There are a lot of jokes in the romantic comedy Friends with Benefits, but most of them miss the mark. It’s almost as if everyone was trying just a little too hard. The witticisms uttered by Justin Timberlake and Mila Kunis, as Dylan and Jamie respectively, sound exactly what they are – written by a team of screenwriters. Both Timberlake and Kunis are capable comic actors, but for some reason, nothing they say in this movie ever sounds fresh or spontaneous. Only Woody Harrelson, playing GQ magazine designer Tommy, manages to wring some laughs (and, as the supplemental features reveal, this was largely through improvising).
The premise is simple. Dylan and Jamie are both the dumped rather unceremoniously by their significant others (brief cameo appearances by Emma Stone and SNL’s Andy Samberg). Their paths cross when Dylan comes moves from Los Angeles to New York City, where Jamie is a headhunter for GQ. Dylan takes the job, but his relationship with Jamie blossoms into a close friendship. As the title suggests, the two decide to be more than “just friends,” stopping short of becoming emotionally involved. Predictably, that proves harder to do than they expected.
Though it earns its R rating, the movie cops out when it comes to the sex scenes. With the exception of a few shots of Timberlake’s ass, everything is strategically placed to avoid revealing too much flesh. If you (like me) were hoping for some nudity from Mila Kunis – forget it. Even her one ultra-quick ass shot is a body double (as pointed with glee by Timberlake in the commentary). Ultimately the sex scenes, through relatively frequent, are way too tame to sustain any real interest. It’s not like I was expecting Showgirls or something, but come on – this is supposed to be a sex romp.

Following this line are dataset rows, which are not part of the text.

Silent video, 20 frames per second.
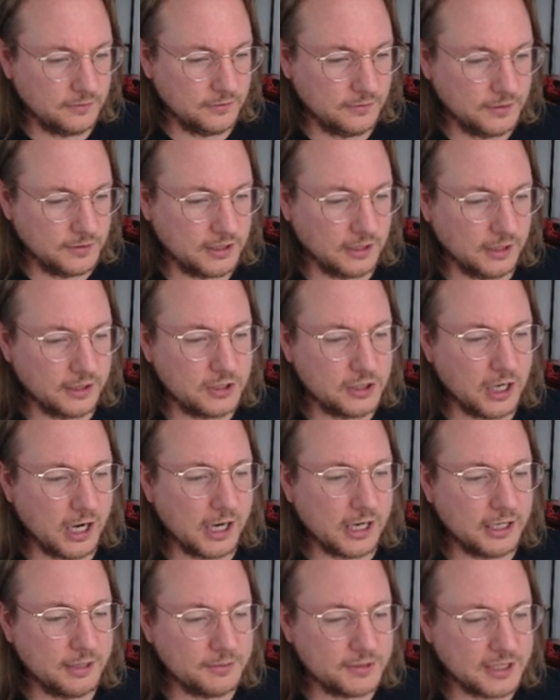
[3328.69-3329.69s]
It's going to
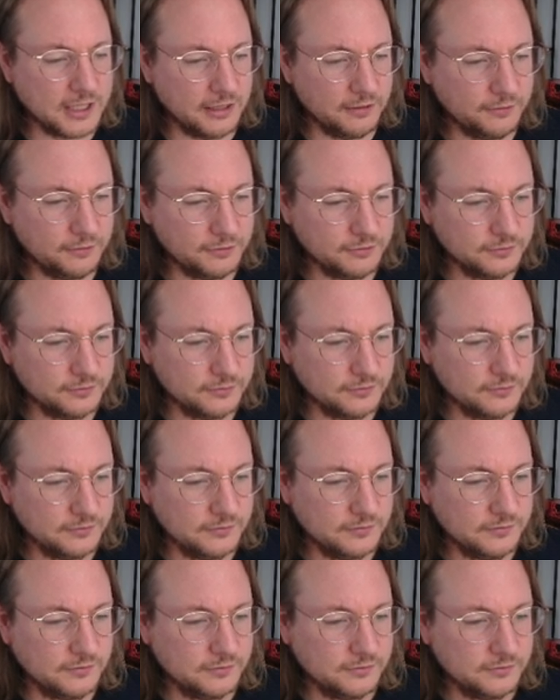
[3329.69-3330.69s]
target himself.
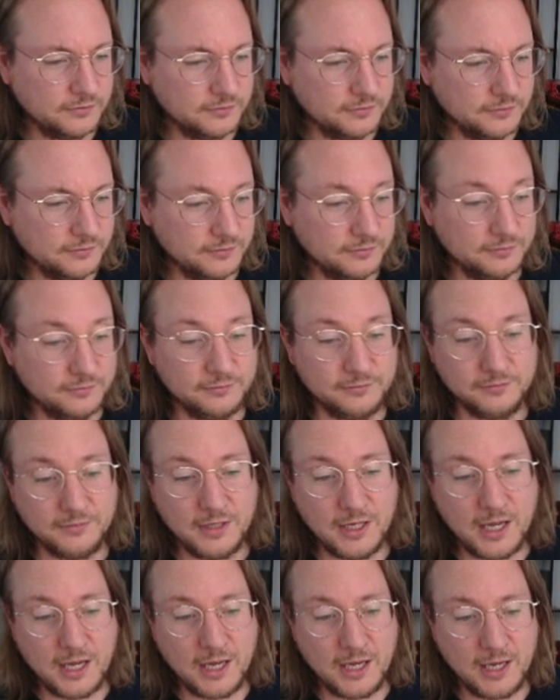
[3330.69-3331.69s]

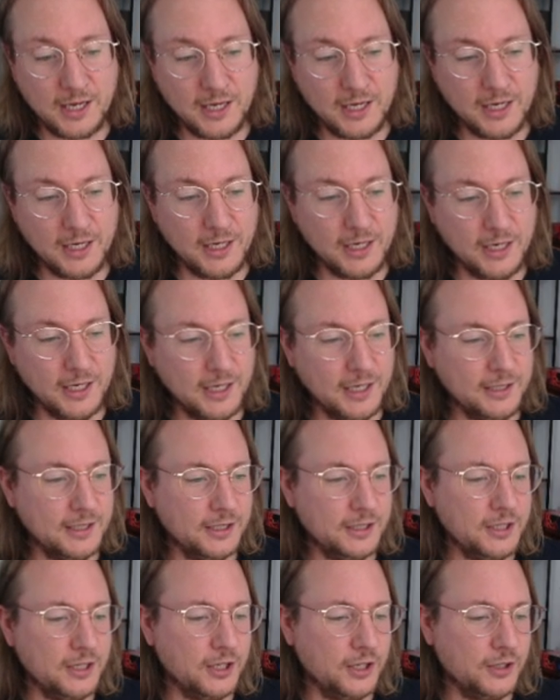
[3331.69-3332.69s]
Hey, there
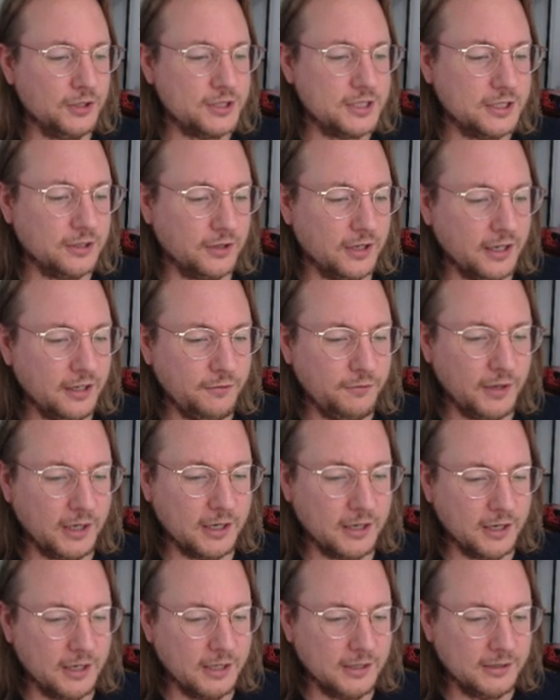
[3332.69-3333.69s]
you go. Still artifact
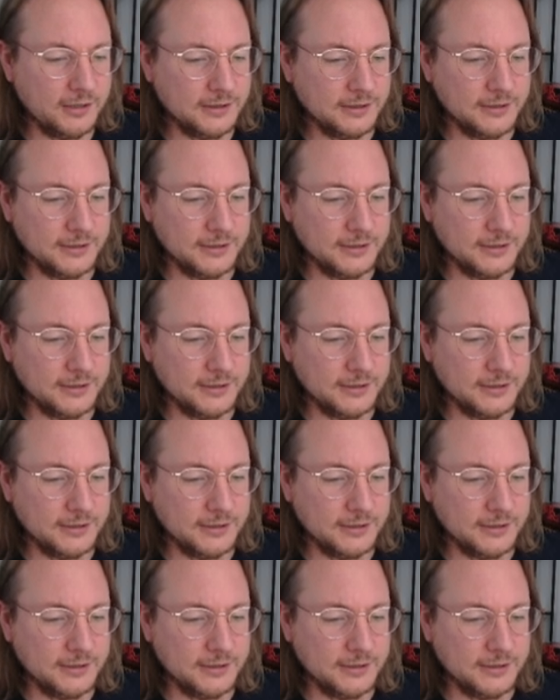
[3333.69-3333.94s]
gone.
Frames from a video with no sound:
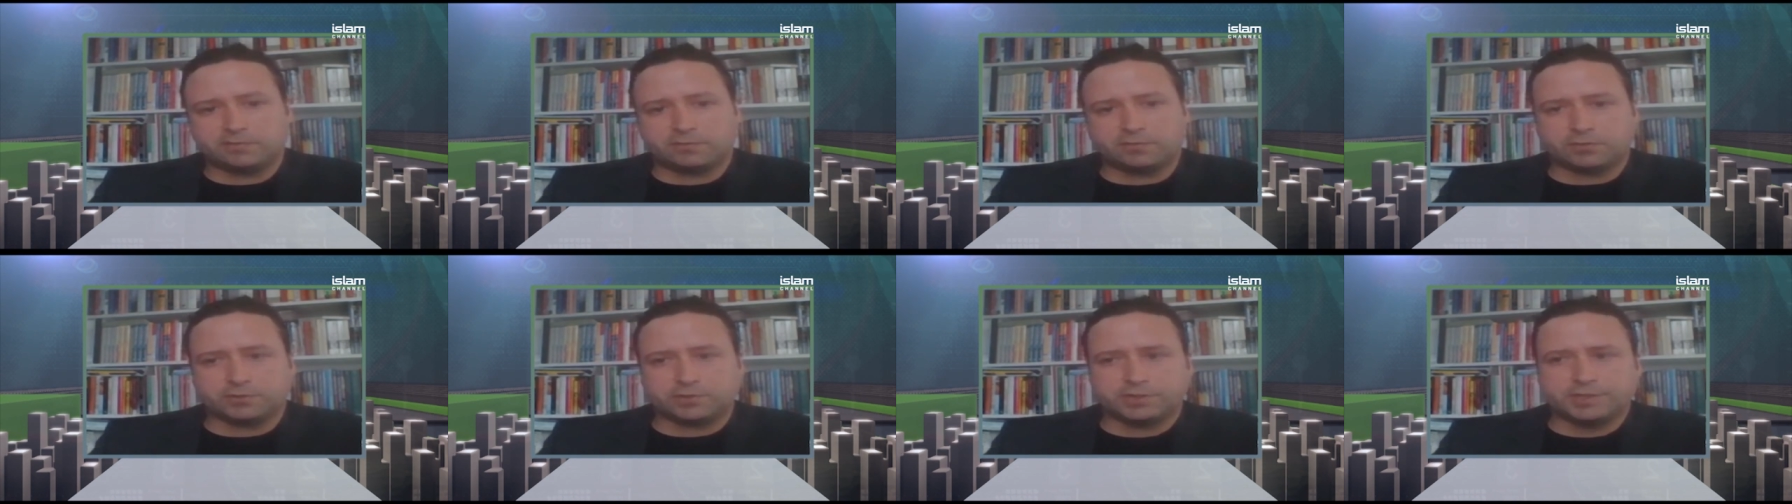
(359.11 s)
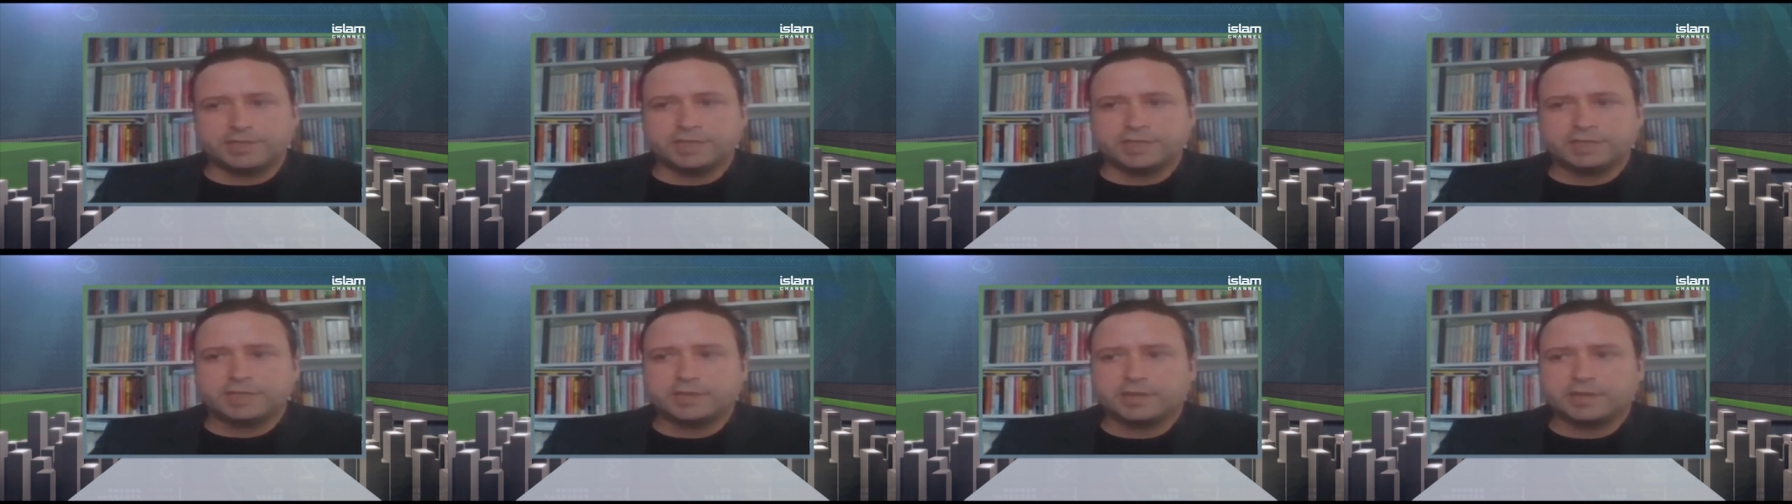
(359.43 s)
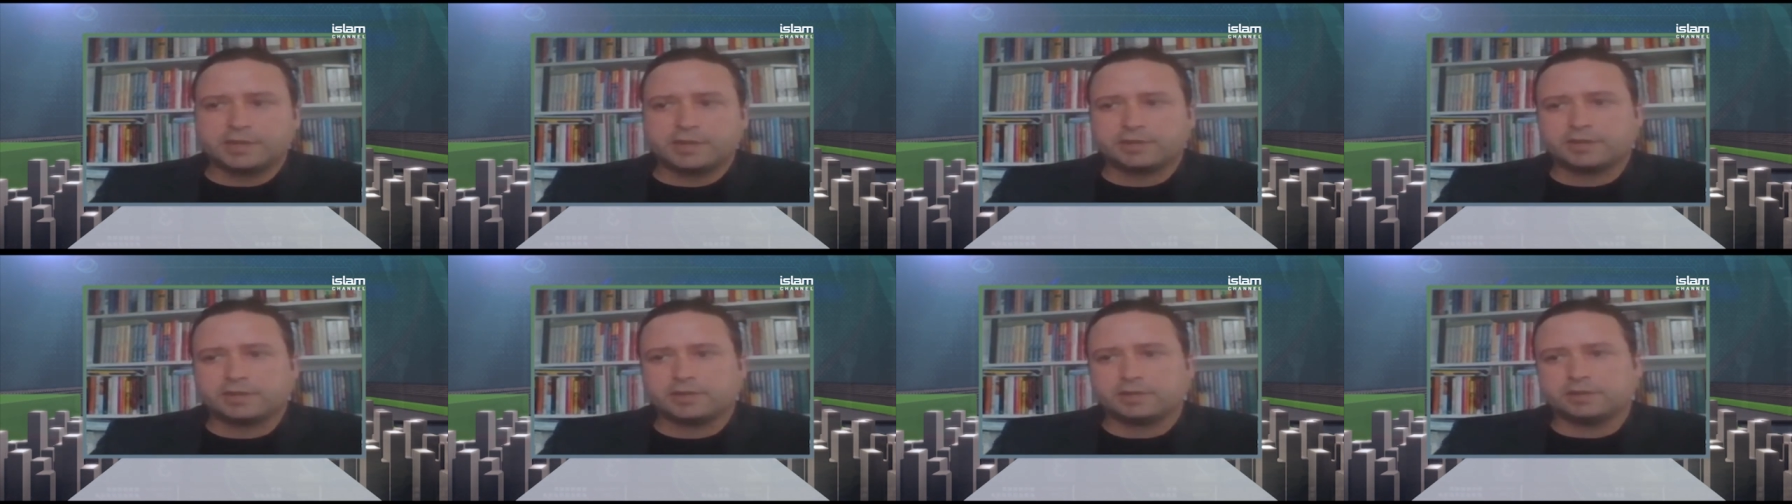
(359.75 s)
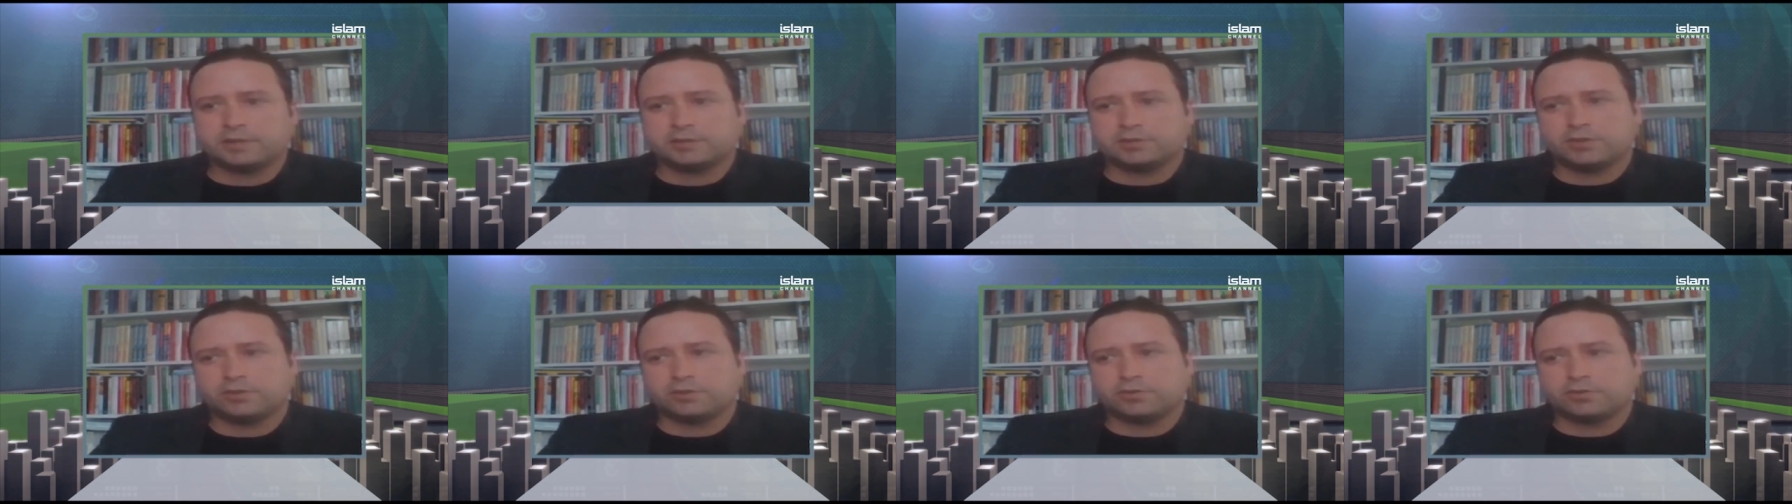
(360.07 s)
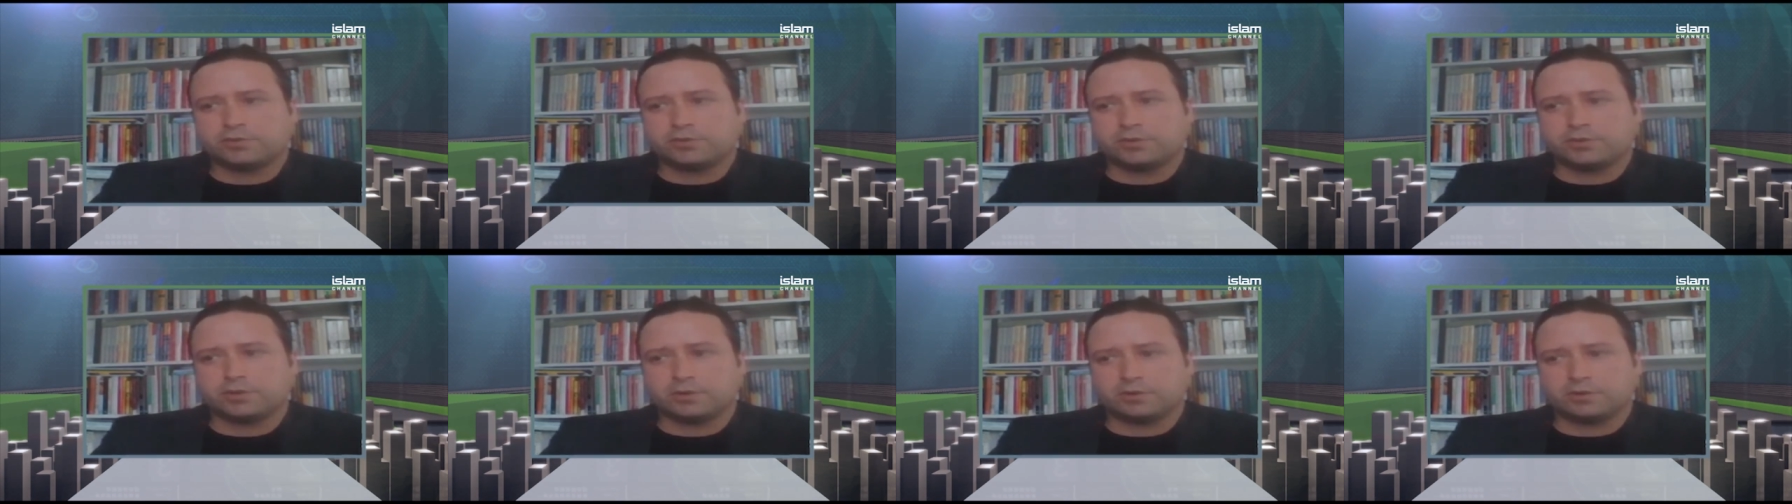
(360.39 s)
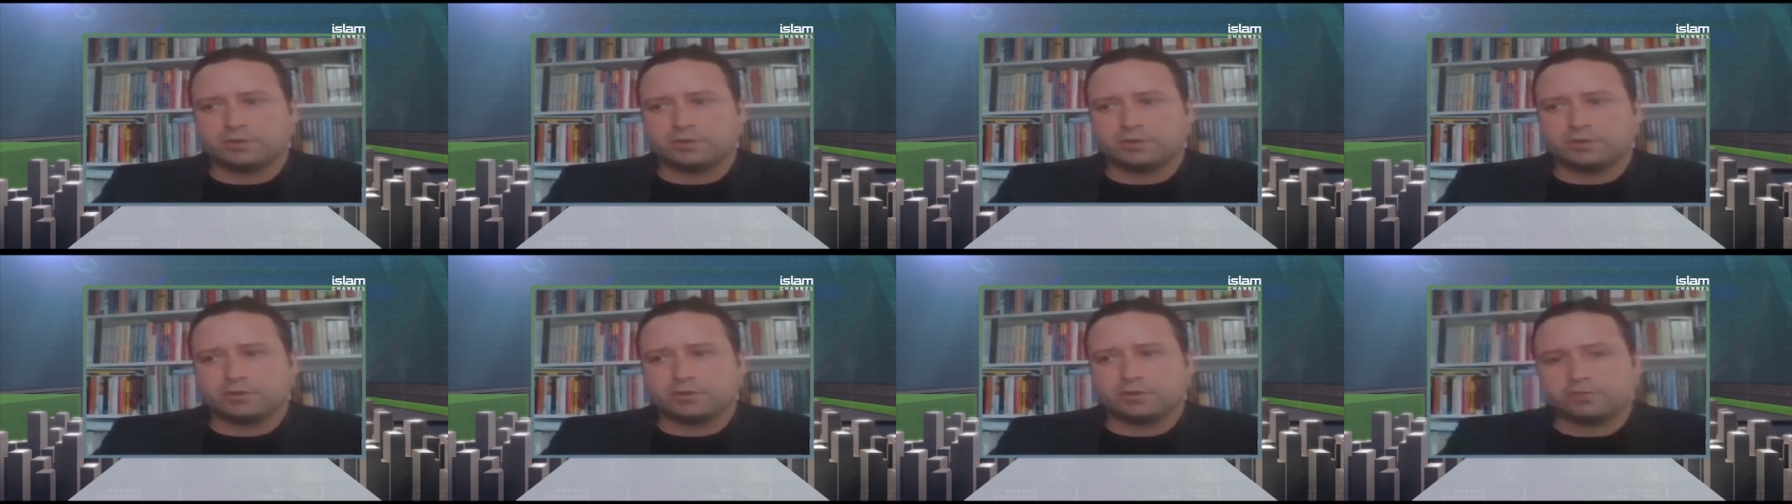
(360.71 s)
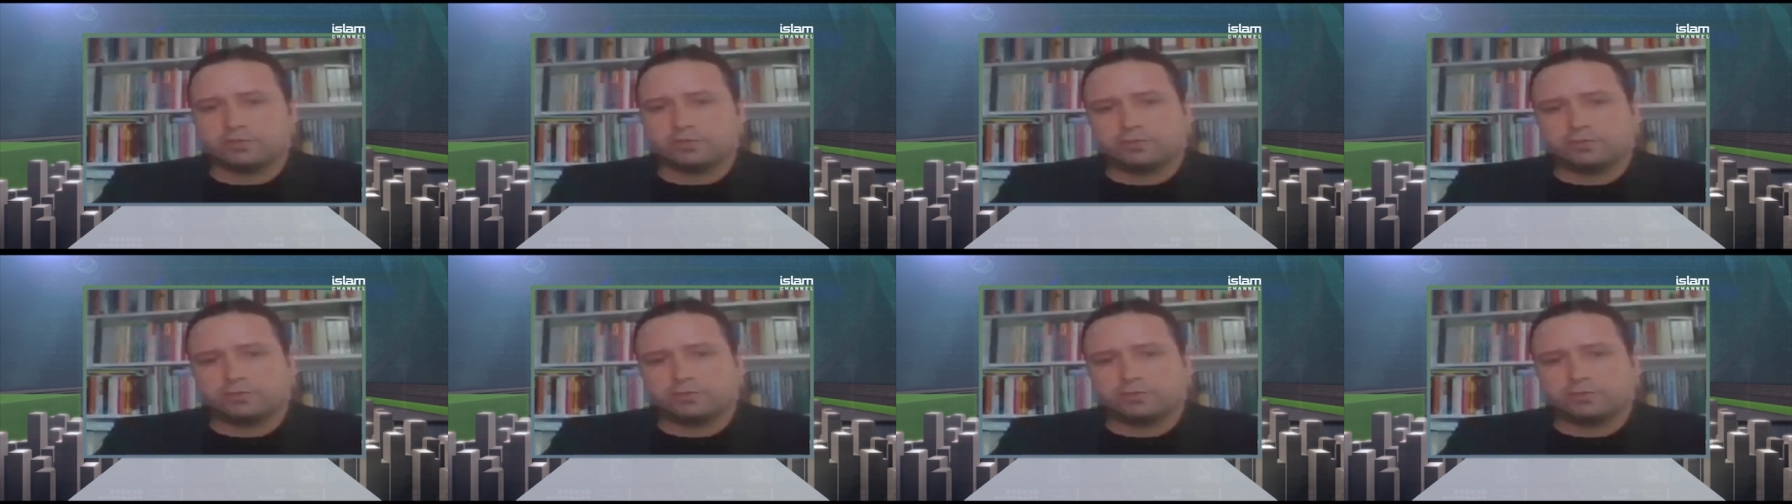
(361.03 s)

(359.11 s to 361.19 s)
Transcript: for the Nikkei in Tokyo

The central question asked by Friends with Benefits is: can a man and woman with perfectly matched personalities and totally sexually compatible maintain an emotionally detached friendship? If you can’t guess the answer, you probably haven’t seen too many romantic comedies. Which may be a good thing in terms of enjoying this movie. The cast is game and the plot moves along at a suitably brisk pace. But it never catches fire the way it could have. And a subplot that makes light of Dylan’s Alzheimer-stricken father (Richard Jenkins) is unfortunately a distasteful stain on an otherwise harmless trifle.
Friends with Benefits looks more than acceptable on Blu-ray, framed at 2.40:1. Shot digitally, the transfer looks good without ever being spectacular. Detail is strong overall even in low light scenes, which is a good thing considering how much of the movie takes place at night. When she’s backlit, you can practically count the individual strands protruding from Mila Kunis’ otherwise straight hair. Maybe it’s just the makeup or the way they were lit, but the actors’ faces appear a bit smoothed over and lacking in fine detail. Colors seem intentionally subdued, giving the film a somewhat cool look. This is not a poor reflection on the Blu-ray, just worth mentioning as this isn’t the kind of presentation where colors pop off the screen. This is not a stunning example of high definition’s capability, but it looks just fine.
The 5.1 DTS-HD Master Audio soundtrack is simply adequate. This type of movie doesn’t really require anything more than is delivered here. Dialogue is centered, distortion-free, and always mixed at an appropriate level. Being a dialogue-driven romantic comedy, there isn’t much going on in the rear channels other than crowd or traffic noise during the appropriate scenes. It all sounds fine without being anything noteworthy. A scene involving Woody Harrelson piloting a small water vessel on New York harbor offers a bit of an atypically immersive soundscape. Music is clear and provides some nice LFE channel action.
Supplemental features include a surprisingly entertaining commentary track by director Will Gluck accompanied by stars Timberlake and Kunis. The chatty, profanity-laced track is refreshingly funny, with on one taking it too seriously (not kidding – the commentary is infinitely funnier than the movie itself). The eight minutes of deleted scenes contain a few laughs, while the outtake reel is a fairly standard montage of miffed lines (Harrelson provides the best bits). Exclusive to Blu-ray are a pop-up trivia track, a fluffy behind the scene featurette, and another short featurette about choreographing the flash mob sequence. The Blu-ray/DVD combo pack also includes – you guessed it – a standard DVD of the movie as well as an UltraViolet digital copy.